Ele foi condenado em júri popular, em fevereiro de 2018, por duplo homicídio com dolo eventual a nove anos e quatro meses de prisão – pelas mortes de Gilmar Rafael Souza Yared e Carlos Murilo de Almeida – em um acidente de trânsito, em 2009.
Em dezembro do mesmo ano, o TJ-PR reduziu a pena do ex-deputado para menos de oito anos de prisão – o que permite o início do cumprimento de pena em regime semiaberto.
No mês passado, com a conclusão do julgamento iniciado em dezembro de 2018, os desembargadores confirmaram a pena de Carli Filho em sete anos, quatro meses e 20 dias de prisão em regime semiaberto.
Desde a condenação, o ex-deputado aguarda em liberdade o julgamento da apelação do júri popular. Também em fevereiro deste ano, o Departamento Penitenciário do Paraná (Depen-PR) informou que Carli Filho deve cumprir a pena com o uso de tornozeleira eletrônica.
Nos embargos de declaração, de 28 de fevereiro deste ano, a promotoria – além de pedir a fixação do início do cumprimento de pena no regime fechado – requereu avaliação de uma série de pontos considerados omissos tanto na sentença de primeiro grau quanto no acórdão do TJ-PR.

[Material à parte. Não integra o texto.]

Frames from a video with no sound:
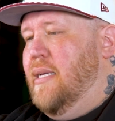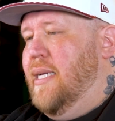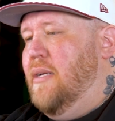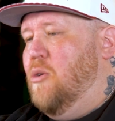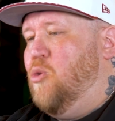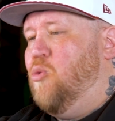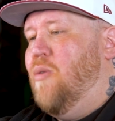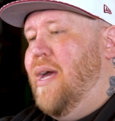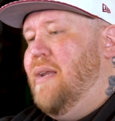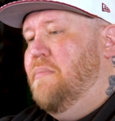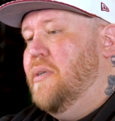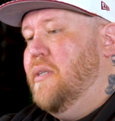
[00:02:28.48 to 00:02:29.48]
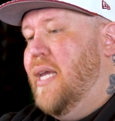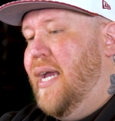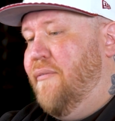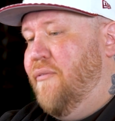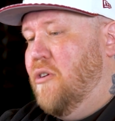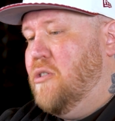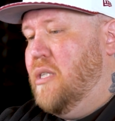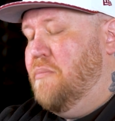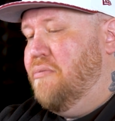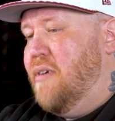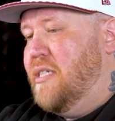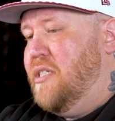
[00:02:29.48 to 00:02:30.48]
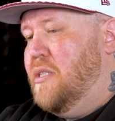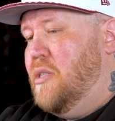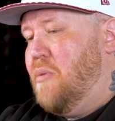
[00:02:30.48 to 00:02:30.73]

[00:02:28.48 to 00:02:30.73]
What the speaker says: incredible. Like, first impressions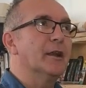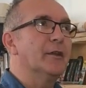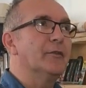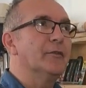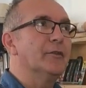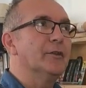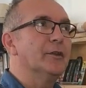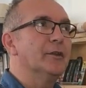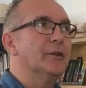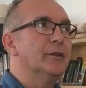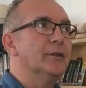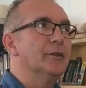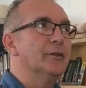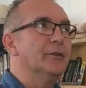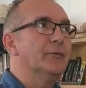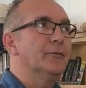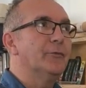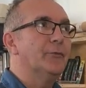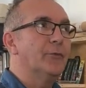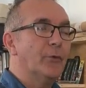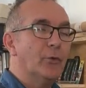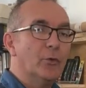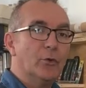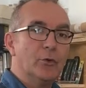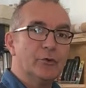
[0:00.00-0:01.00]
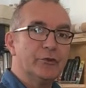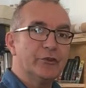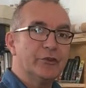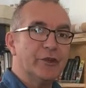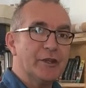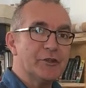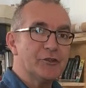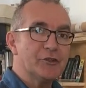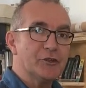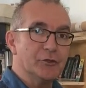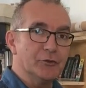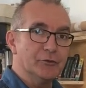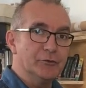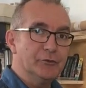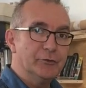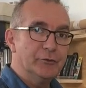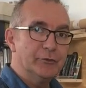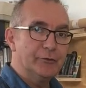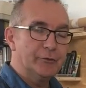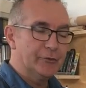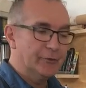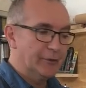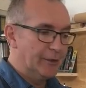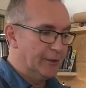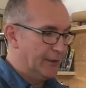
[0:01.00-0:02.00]
did 4
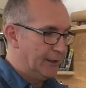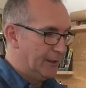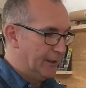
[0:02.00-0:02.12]
sessions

Um dos pedido é para que o TJ-PR reveja a atenuante da confissão espontânea apontando especificamente qual foi a contribuição do acusado para melhorar o acervo de provas, principalmente “diante do fato de não ter admitido a prática do crime (muito menos com dolo eventual), além de não ter colaborado em nada para a convicção dos senhores jurados”.
Outro ponto diz respeito, conforme o MP-PR, a uma contradição no acórdão em que o tribunal – ao mesmo tempo em que confirma que as consequências do crime transcenderam as naturais de um homicídio – acaba afastando maior culpabilidade por supostamente serem naturais ao delito.
Independentemente da avaliação dos embargos pelo TJ-PR, a promotoria também pode recorrer ao Superior Tribunal de Justiça (STJ) ou ao Supremo Tribunal Federal (STF).